TAP: The Attention Patch for Cross-Modal Knowledge Transfer from Unlabeled Modality
Yinsong Wang, Shahin Shahrampour
TL;DR
This work proposes The Attention Patch (TAP), a neural network plugin enabling cross-modal knowledge transfer from unlabeled, unpaired secondary modalities to improve the primary modality's performance. It derives a missing-information estimator based on Nadaraya-Watson kernel regression, which under linear latent transforms yields a kernelized cross-attention mechanism, and implements TAP as a trainable add-on using learnable projections $\mathbf{W}_q,\mathbf{W}_k,\mathbf{W}_v$. The approach is analyzed theoretically—showing NW regression convergence and an explicit cross-attention form—and validated empirically across four real-world datasets, demonstrating consistent generalization gains and compatibility with various backbones.
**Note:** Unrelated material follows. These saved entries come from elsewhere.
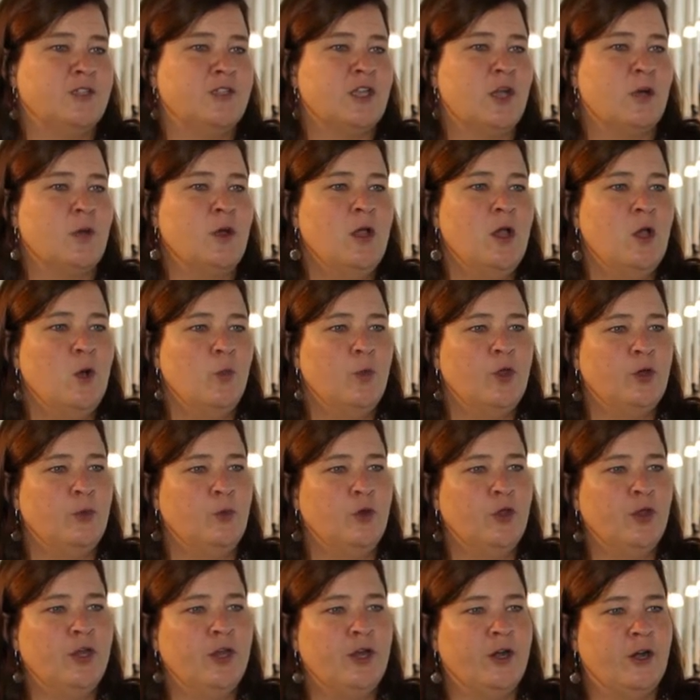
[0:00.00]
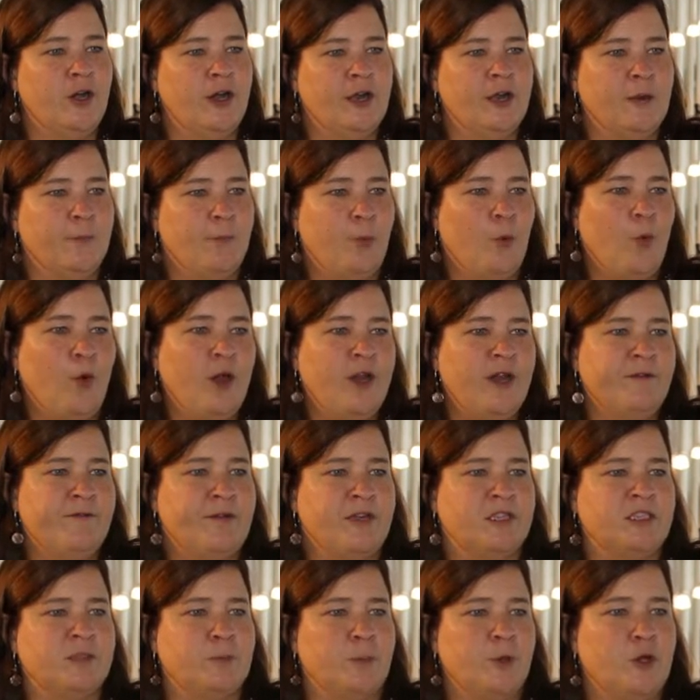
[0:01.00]
So we really are in a point of
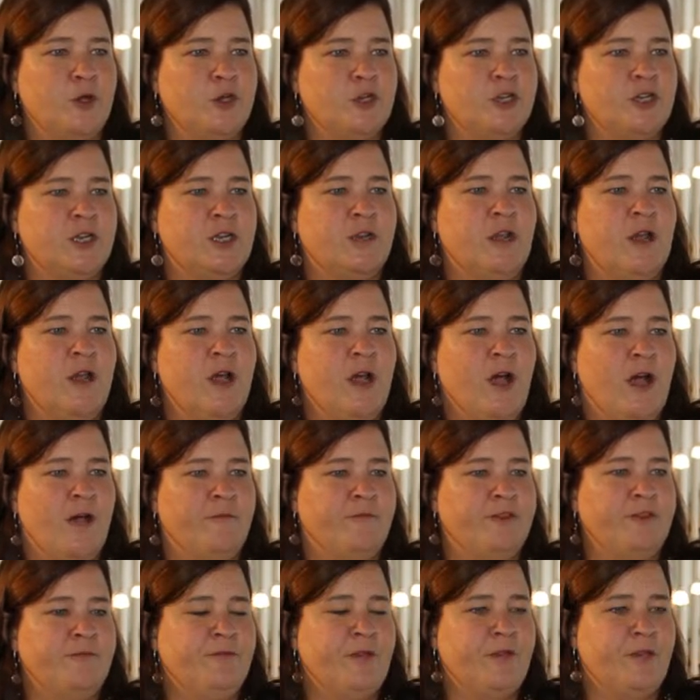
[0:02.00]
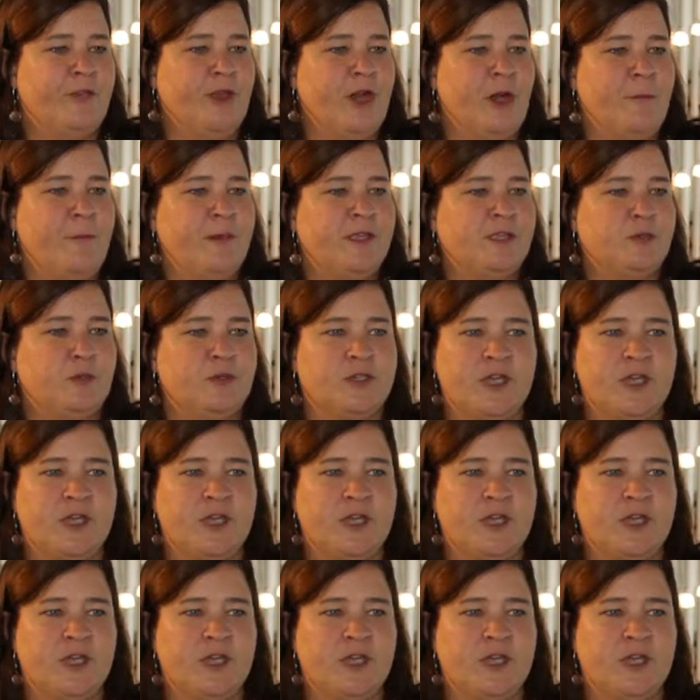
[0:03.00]
explosion of different therapies,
This framework enables data-level knowledge transfer from readily available unlabeled cross-modal data, with practical batching strategies to manage memory and broad potential applications across domains.
Abstract
This paper addresses a cross-modal learning framework, where the objective is to enhance the performance of supervised learning in the primary modality using an unlabeled, unpaired secondary modality. Taking a probabilistic approach for missing information estimation, we show that the extra information contained in the secondary modality can be estimated via Nadaraya-Watson (NW) kernel regression, which can further be expressed as a kernelized cross-attention module (under linear transformation). This expression lays the foundation for introducing The Attention Patch (TAP), a simple neural network add-on that can be trained to allow data-level knowledge transfer from the unlabeled modality. We provide extensive numerical simulations using real-world datasets to show that TAP can provide statistically significant improvement in generalization across different domains and different neural network architectures, making use of seemingly unusable unlabeled cross-modal data.